> [WORK TASK]:
Once you reach the line with "[0:09.90-0:10.80]", copy it and every line after it exactly, up to the end of the data. Omit the pictures.

> [DATA SHOWN]:
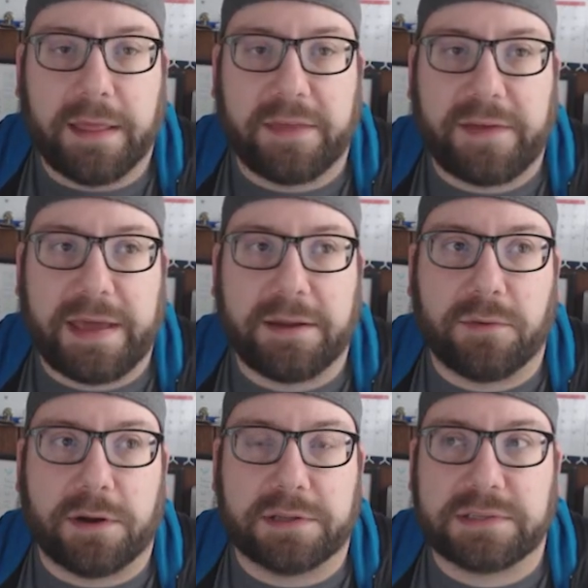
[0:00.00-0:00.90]
They've had it
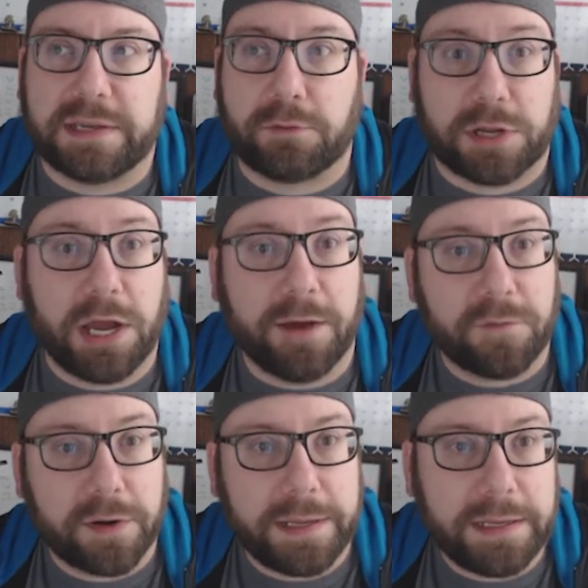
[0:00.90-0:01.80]
where it's like
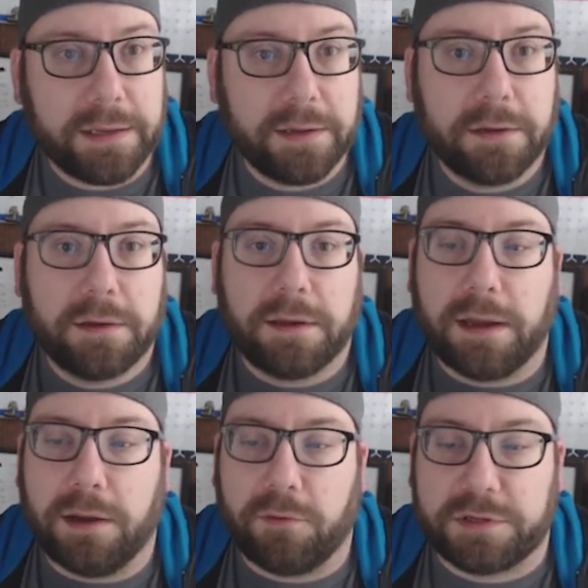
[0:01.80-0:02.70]
recovery,
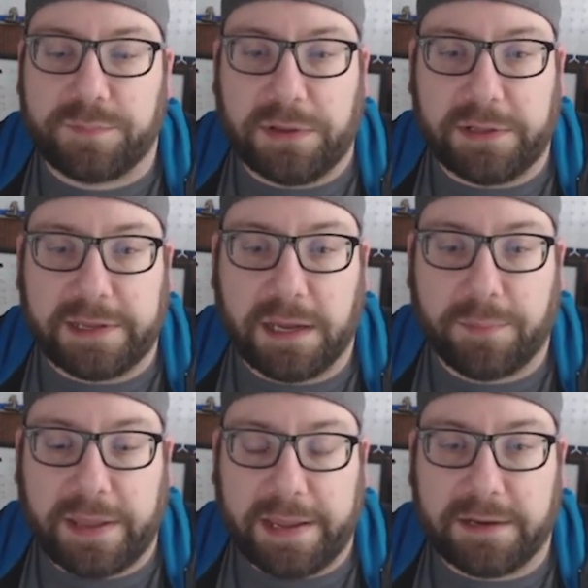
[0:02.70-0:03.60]
where it's building
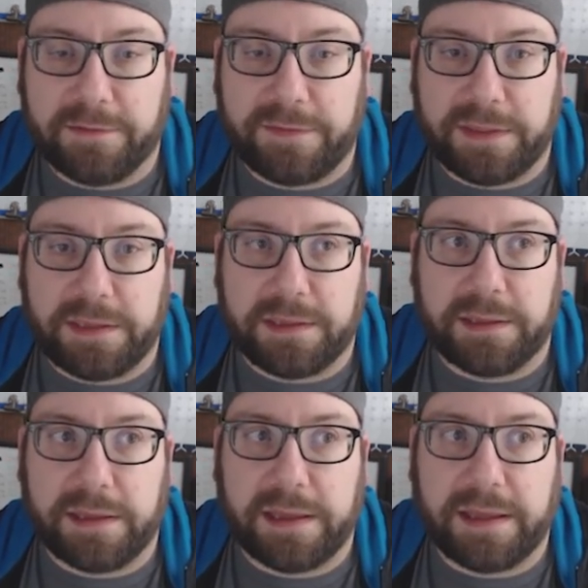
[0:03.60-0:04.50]
up kind of
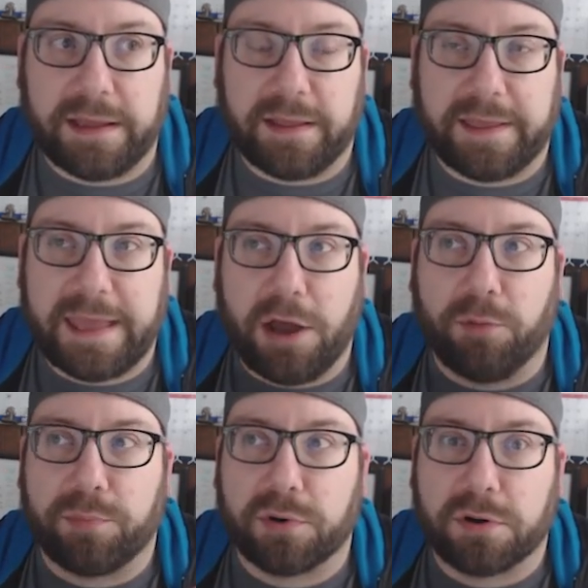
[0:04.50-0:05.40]
the like
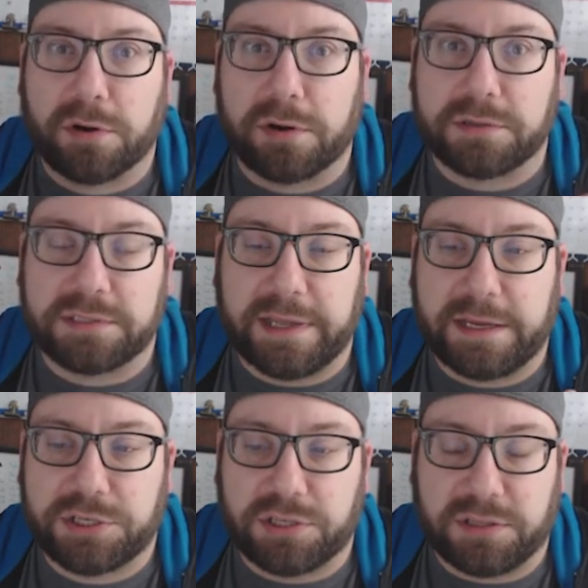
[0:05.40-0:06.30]
helper /
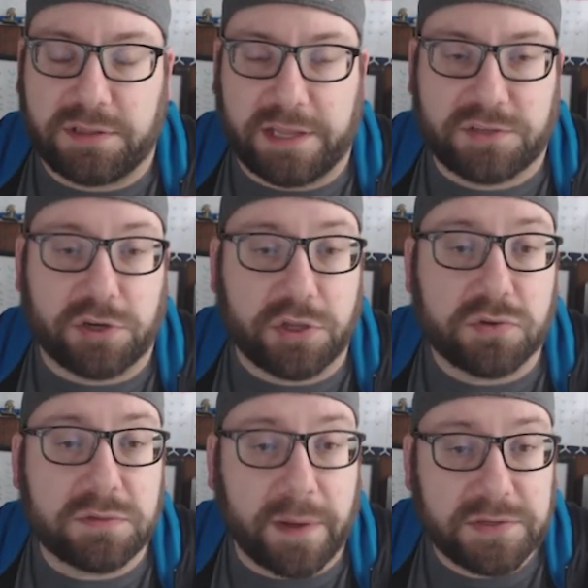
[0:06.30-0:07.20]
lesser
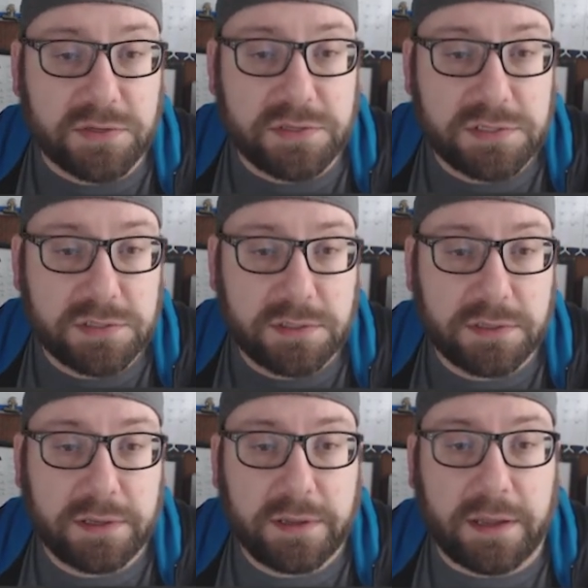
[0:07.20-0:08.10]
used muscles
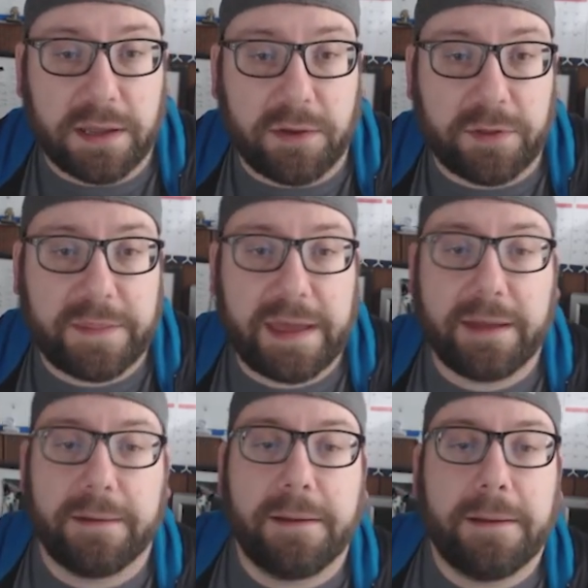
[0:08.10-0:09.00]
with
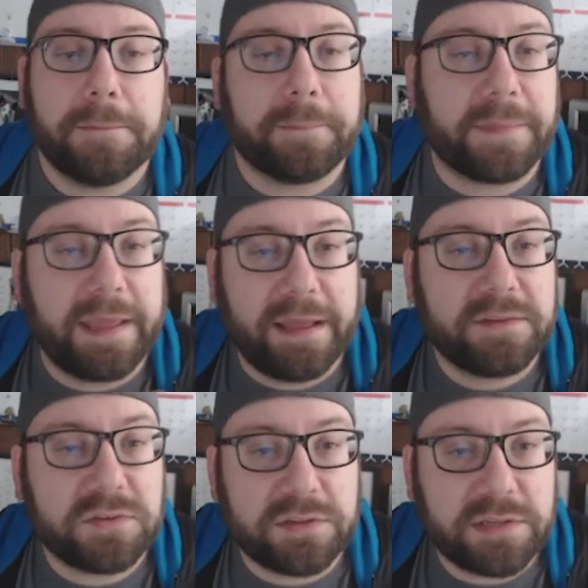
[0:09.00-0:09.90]
that.
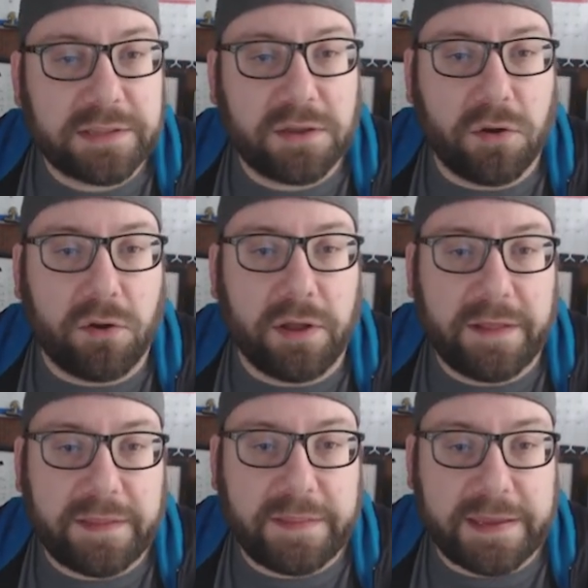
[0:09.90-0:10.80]
And so you get the goal,
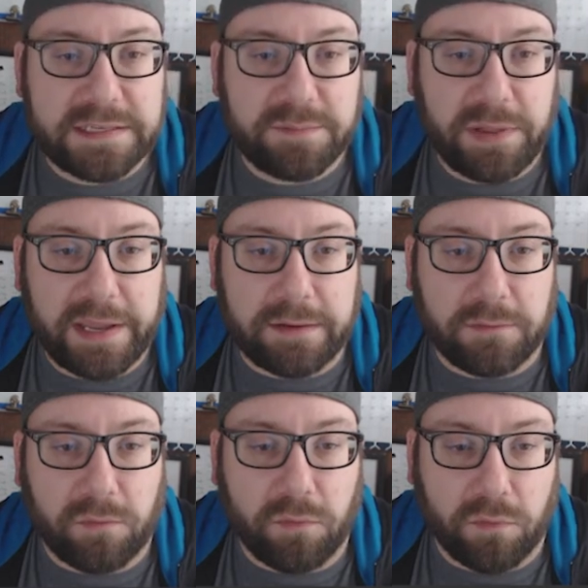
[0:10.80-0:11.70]
and then they explain
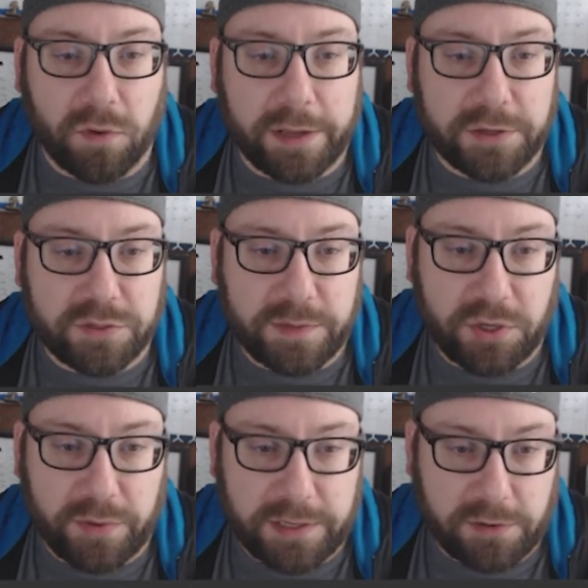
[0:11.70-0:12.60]
what you should be
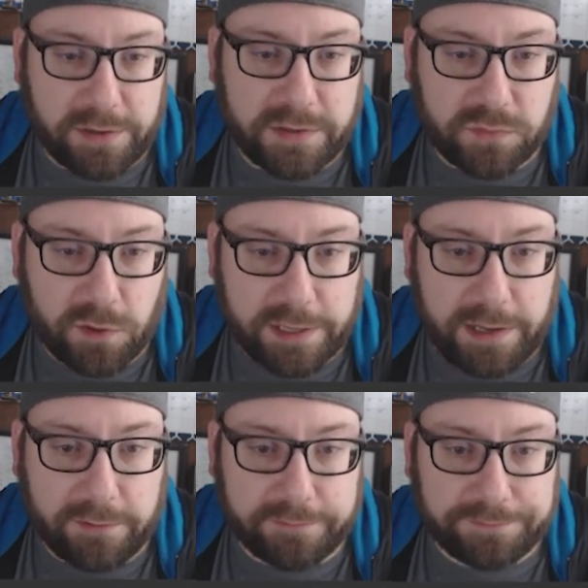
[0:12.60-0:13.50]
doing during this workout.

> [SOLUTION TO THE EXERCISE]:
[0:09.90-0:10.80]
And so you get the goal,
[0:10.80-0:11.70]
and then they explain
[0:11.70-0:12.60]
what you should be
[0:12.60-0:13.50]
doing during this workout.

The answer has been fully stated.